Mr. Barron sheds light on the dimensions of owner-manager fraud:

  • Why owner-managers commit fraud: "There are several ways an owner-manager can benefit from fraudulent financial reporting," Mr. Barron says. "They falsify financial reports to secure financing -- third-party financing normally depends on the entity's reported financial results, and poor performance could lead to restrictions on credit. Also, private equity investment or joint venture agreements might be contingent on favorable financial results. Owner-managers might need to maintain compliance with debt covenants or regulatory requirements. Or they might be trying to secure contracts that require that the business is financially sound or profitable.
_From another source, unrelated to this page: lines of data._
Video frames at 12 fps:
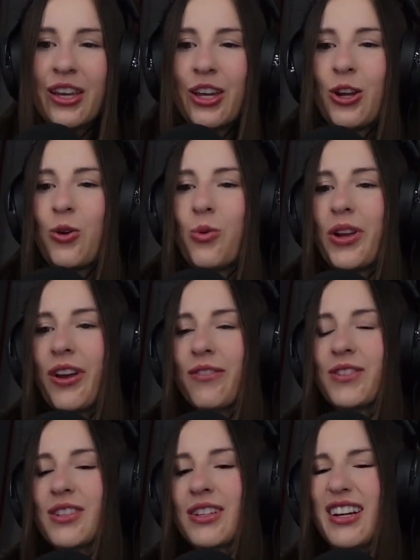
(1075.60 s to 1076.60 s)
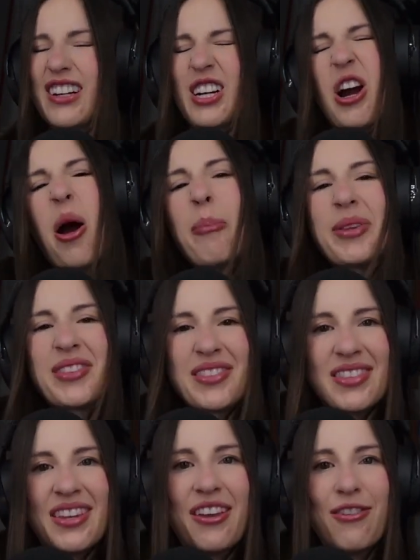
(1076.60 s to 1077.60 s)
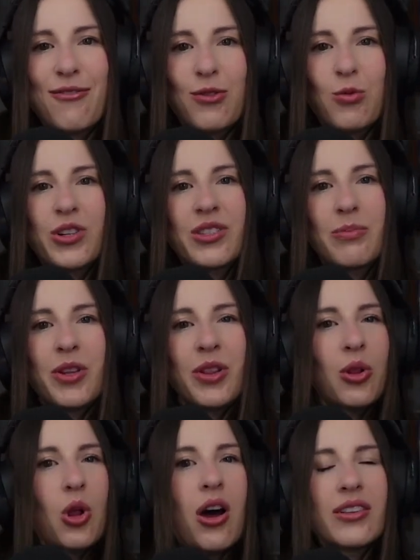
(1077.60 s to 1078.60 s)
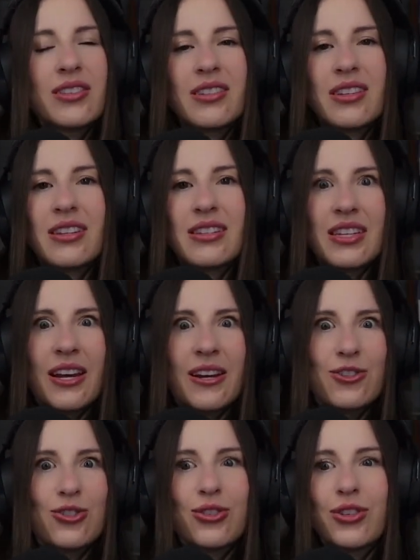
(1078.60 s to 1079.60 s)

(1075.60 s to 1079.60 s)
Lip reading: we have to kind of compensate for what's been lost in texture and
    "Finally, they might take a step beyond fraudulent financial reporting and actually misappropriate funds. In a case like that, they're not necessarily stealing from themselves -- they could be stealing funds provided by lenders or from other owners who aren't directly involved in the management of the business and therefore aren't in a position to monitor it."

  • How owner-managers conceal fraud: "Owner-managers cover their tracks in exactly the same way as other members of management. They intentionally misapply Generally Accepted Accounting Principles. They put pressure on staff to complete transactions such as those with side agreements that lead to misstated results -- they'll say things like, 'We need to make the numbers and I don't care how you do it.' They make their own financial estimates or pressure others to overestimate the value of assets or underestimate liabilities." Misappropriation of funds is typically concealed in overstated assets or expenses or understated liabilities or revenues. The owner-manager may be in a position to authorize and record fraudulent transactions. The owner-manager may have unchecked access to cash receipts or the ability to authorize fraudulent expenditures and the source of the funds may be from other owners or lenders.

  • "The owner-manager has power and authority that isn't available to non-owner managers. He or she can intimidate subordinates into 'cooking the books' or going along with questionable accounting, perhaps by the implied threat of job loss. Coming from the owner, that's a very serious threat. What makes the situation more challenging is that in private, closely-held companies, there often aren't compensating controls, such as segregation of financial reporting or record-keeping duties that are typically employed in larger, public companies. And in closely held private businesses, federal whistleblower protection statutes normally don't apply."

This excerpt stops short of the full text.